Photo by: Heng Chivoan

Dey Krahorm residents wait for a judicial ruling outside Phnom Penh Municipal Court prior to their eviction earlier this year. Many in Cambodia say they have lost faith in the Kindom's court system and prefer seeking the help of non-governmental organisations to resolve legal disputes.

DESPITE years of judicial reforms aimed at establishing a respected court system, many Cambodians still prefer to send their complaints to NGOs rather than place their trust in the judicial system, which many say remains under the control of politicians.

"The courts do not solve problems for us because the people who we want to sue are party members, so I don't want to spend my time suing them anymore," said Saren Ket, 48, who claims local politicians cheated him of his land in Kratie.

"We want to sue a thief, but if they are all thieves, how can they help us?"
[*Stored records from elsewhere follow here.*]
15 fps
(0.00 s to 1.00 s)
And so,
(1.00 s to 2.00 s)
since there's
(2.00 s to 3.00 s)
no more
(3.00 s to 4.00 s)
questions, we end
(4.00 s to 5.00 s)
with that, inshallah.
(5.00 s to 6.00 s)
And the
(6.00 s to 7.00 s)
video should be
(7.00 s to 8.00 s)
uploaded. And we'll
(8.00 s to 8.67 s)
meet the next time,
Even though donor funding continues to go into improving the judicial system, rights groups have not seen a drop in demand for their services.
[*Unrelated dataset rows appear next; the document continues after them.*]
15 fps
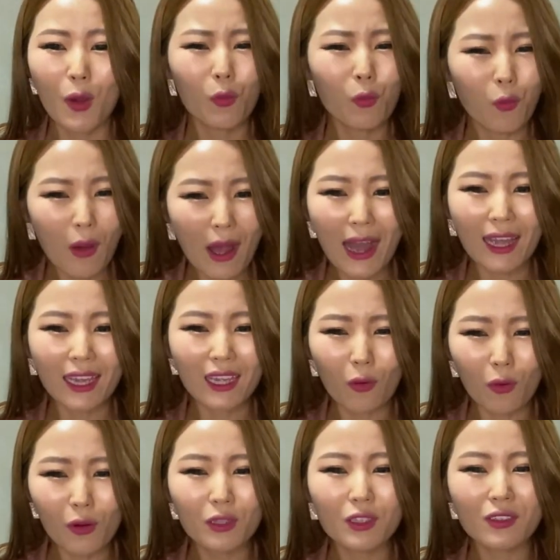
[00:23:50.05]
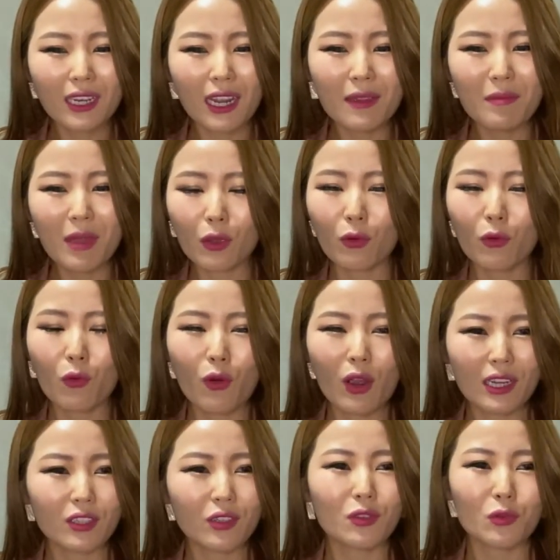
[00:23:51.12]
why all the time make
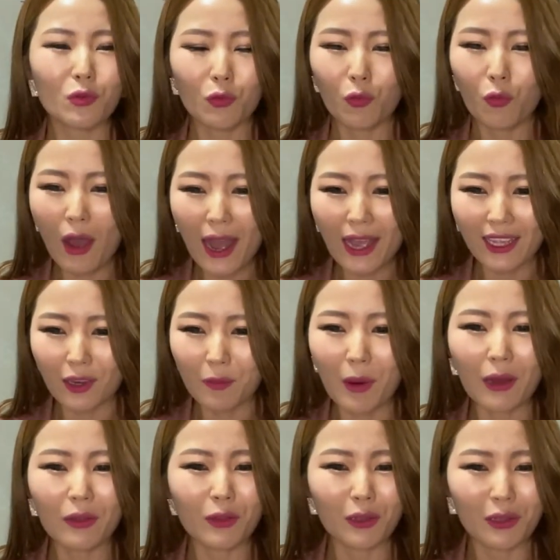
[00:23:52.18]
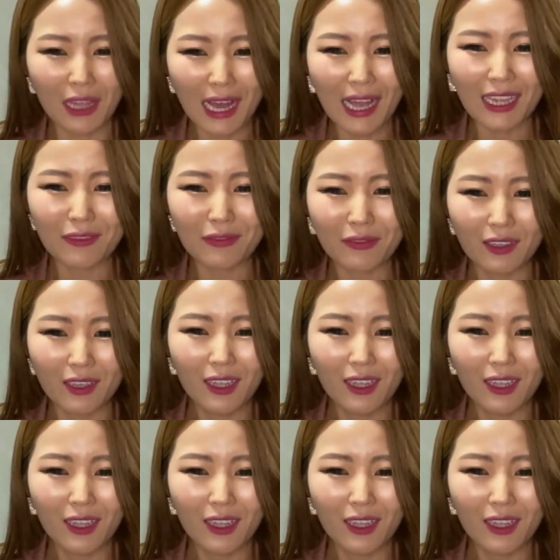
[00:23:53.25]
questions why about the life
Local rights group Licadho says it has already received 918 complaints in 2009, which puts them on pace to inch past the 1,748 lodged last year.

Thon Saray, a coordinator with rights group Adhoc, said that authorities have lost the trust of their communities because too many government figures have given money and powerful positions to their family members while ignoring the plight of others.

"The government doesn't pay attention to people, and they help only their relatives. That's why most people don't trust them anymore," he said.

Another Adhoc coordinator, Thim Narin, said that many are afraid of using the courts to complain about issues that might involve the government.

"Some villagers don't want to complain about the local authorities or the governors in their areas because their complaints could be answered with violence or they could be forced to take what they don't want," he said.

Saren Ket said that by trying to use the courts to deal with an issue in which the government is complicit has put him in physical danger.

"I am really afraid of the authorities' threats to me, but I think that if I am afraid or not afraid, I could still suffer," he said.

After exhausting all other avenues, Saren Ket turned to a local rights NGO for help.

Sao Savon, 64, a retired military officer in Banteay Meanchey, said that despite the promises from local officials, he believed the judiciary was unable to help him.

In his experience, the only groups that have come to his aid without asking for any money are NGOs.

"Organisations not related to the Cambodian government are my angels because they pay attention to me and make me have hope with them," he said.

"They have never used bad words to me or taken money from me."

Suy Mongleang, secretary general of the General Secretariat for Legal and Judicial Reform in the Council of Ministers, said last month that the Cambodian judiciary was not perfect but that it was improving.

"If you ask whether we have got there 100 percent yet, we have not got there," he said. "We are in the middle of the process of getting what everybody wants."

Suy Mongleang said that the judicial framework is not the problem, but that the reforms were imposed so quickly that attitudes have yet to catch up.

"I blame the country for having reformed too quickly," he said.

"It is human beings. You blame people for having Land Cruisers and big cars. You tell me from the heart: Do you want that or not?"